**PROBLEM TO SOLVE:**
Copy out exactly, from the entries that follow, the line holding "[00:05:36.94]", the line holding "[00:05:38.94]", and all lines between them, but no pictures.

##### PROVIDED RECORDS

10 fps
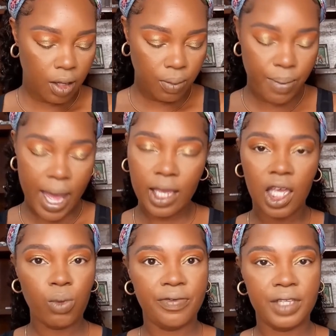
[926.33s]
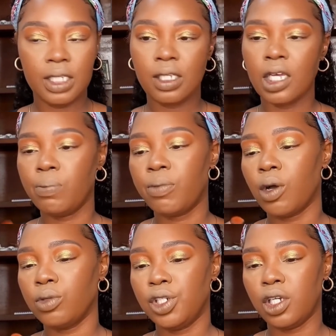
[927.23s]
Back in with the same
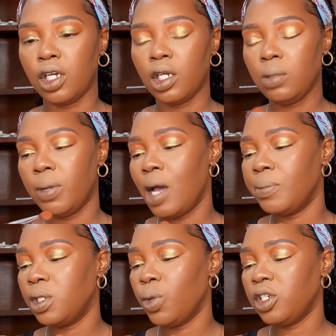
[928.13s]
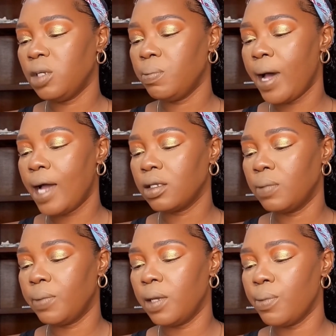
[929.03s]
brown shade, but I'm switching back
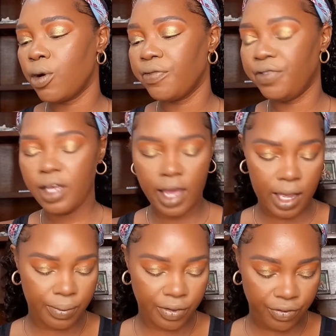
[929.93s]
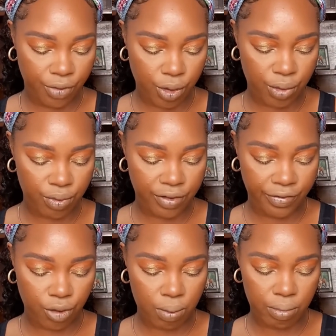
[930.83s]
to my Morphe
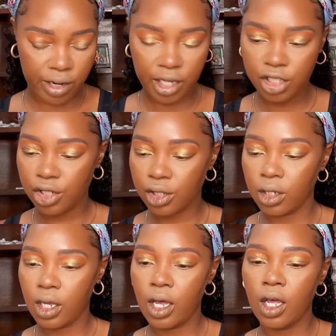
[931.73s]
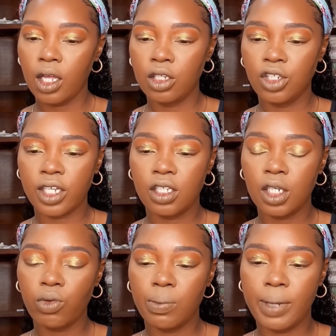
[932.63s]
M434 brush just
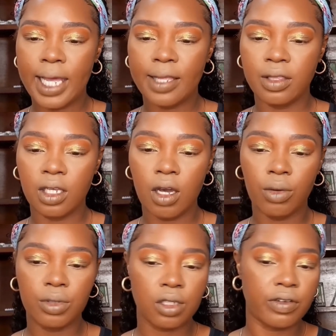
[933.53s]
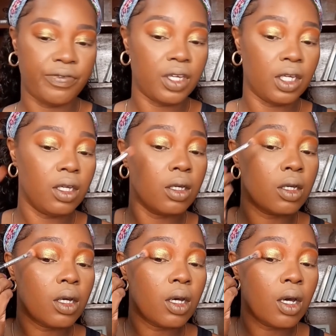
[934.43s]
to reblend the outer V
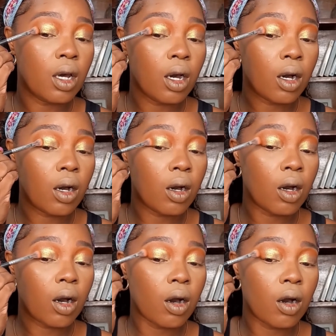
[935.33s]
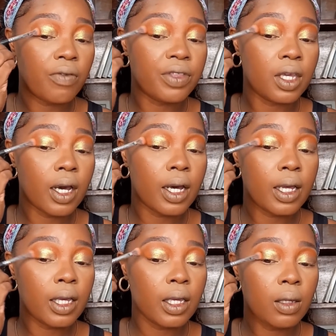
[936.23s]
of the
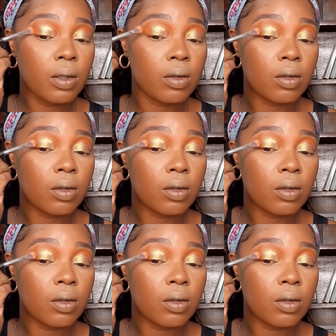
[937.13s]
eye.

##########
##### PROVIDED RECORDS

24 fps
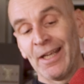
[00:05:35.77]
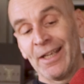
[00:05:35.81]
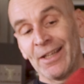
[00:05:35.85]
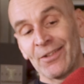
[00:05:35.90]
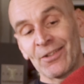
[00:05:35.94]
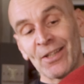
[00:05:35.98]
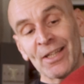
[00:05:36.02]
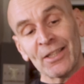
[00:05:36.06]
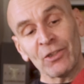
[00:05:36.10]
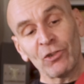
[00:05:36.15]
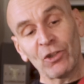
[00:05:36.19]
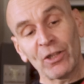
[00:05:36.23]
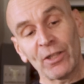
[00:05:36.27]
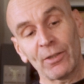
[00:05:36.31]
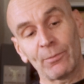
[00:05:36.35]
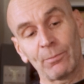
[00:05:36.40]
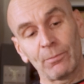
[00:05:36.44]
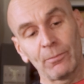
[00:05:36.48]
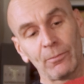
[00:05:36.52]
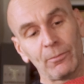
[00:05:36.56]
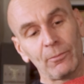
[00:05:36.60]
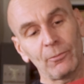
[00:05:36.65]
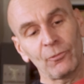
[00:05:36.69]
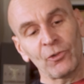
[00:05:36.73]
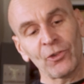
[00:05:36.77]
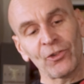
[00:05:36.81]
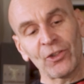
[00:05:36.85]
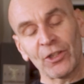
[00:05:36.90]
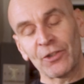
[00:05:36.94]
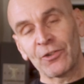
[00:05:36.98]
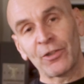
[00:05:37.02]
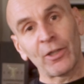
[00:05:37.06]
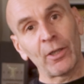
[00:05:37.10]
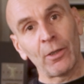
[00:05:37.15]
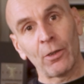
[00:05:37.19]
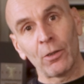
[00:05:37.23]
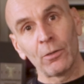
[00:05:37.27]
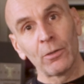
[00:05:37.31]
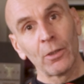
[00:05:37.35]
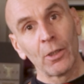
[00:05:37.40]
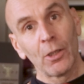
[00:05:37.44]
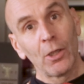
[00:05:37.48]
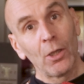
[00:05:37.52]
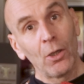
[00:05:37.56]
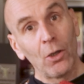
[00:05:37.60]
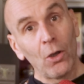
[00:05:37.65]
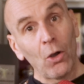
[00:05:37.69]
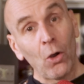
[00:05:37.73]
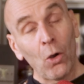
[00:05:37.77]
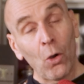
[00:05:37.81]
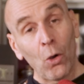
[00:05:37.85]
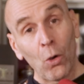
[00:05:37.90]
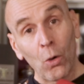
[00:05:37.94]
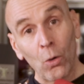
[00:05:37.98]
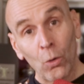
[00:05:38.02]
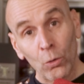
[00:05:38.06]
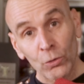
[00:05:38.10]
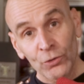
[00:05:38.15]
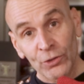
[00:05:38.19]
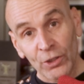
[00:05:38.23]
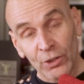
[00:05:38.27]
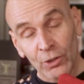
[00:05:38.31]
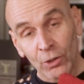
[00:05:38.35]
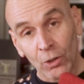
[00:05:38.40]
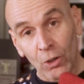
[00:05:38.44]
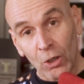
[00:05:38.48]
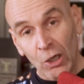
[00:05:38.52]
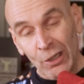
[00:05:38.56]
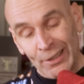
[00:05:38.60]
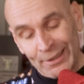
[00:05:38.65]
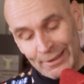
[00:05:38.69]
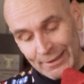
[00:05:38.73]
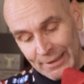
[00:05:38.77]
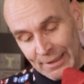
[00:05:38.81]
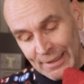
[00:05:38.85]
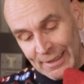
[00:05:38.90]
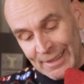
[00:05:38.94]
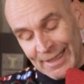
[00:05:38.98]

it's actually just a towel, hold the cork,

##########

**ANSWER TO THIS TASK:**
[00:05:36.94]
[00:05:36.98]
[00:05:37.02]
[00:05:37.06]
[00:05:37.10]
[00:05:37.15]
[00:05:37.19]
[00:05:37.23]
[00:05:37.27]
[00:05:37.31]
[00:05:37.35]
[00:05:37.40]
[00:05:37.44]
[00:05:37.48]
[00:05:37.52]
[00:05:37.56]
[00:05:37.60]
[00:05:37.65]
[00:05:37.69]
[00:05:37.73]
[00:05:37.77]
[00:05:37.81]
[00:05:37.85]
[00:05:37.90]
[00:05:37.94]
[00:05:37.98]
[00:05:38.02]
[00:05:38.06]
[00:05:38.10]
[00:05:38.15]
[00:05:38.19]
[00:05:38.23]
[00:05:38.27]
[00:05:38.31]
[00:05:38.35]
[00:05:38.40]
[00:05:38.44]
[00:05:38.48]
[00:05:38.52]
[00:05:38.56]
[00:05:38.60]
[00:05:38.65]
[00:05:38.69]
[00:05:38.73]
[00:05:38.77]
[00:05:38.81]
[00:05:38.85]
[00:05:38.90]
[00:05:38.94]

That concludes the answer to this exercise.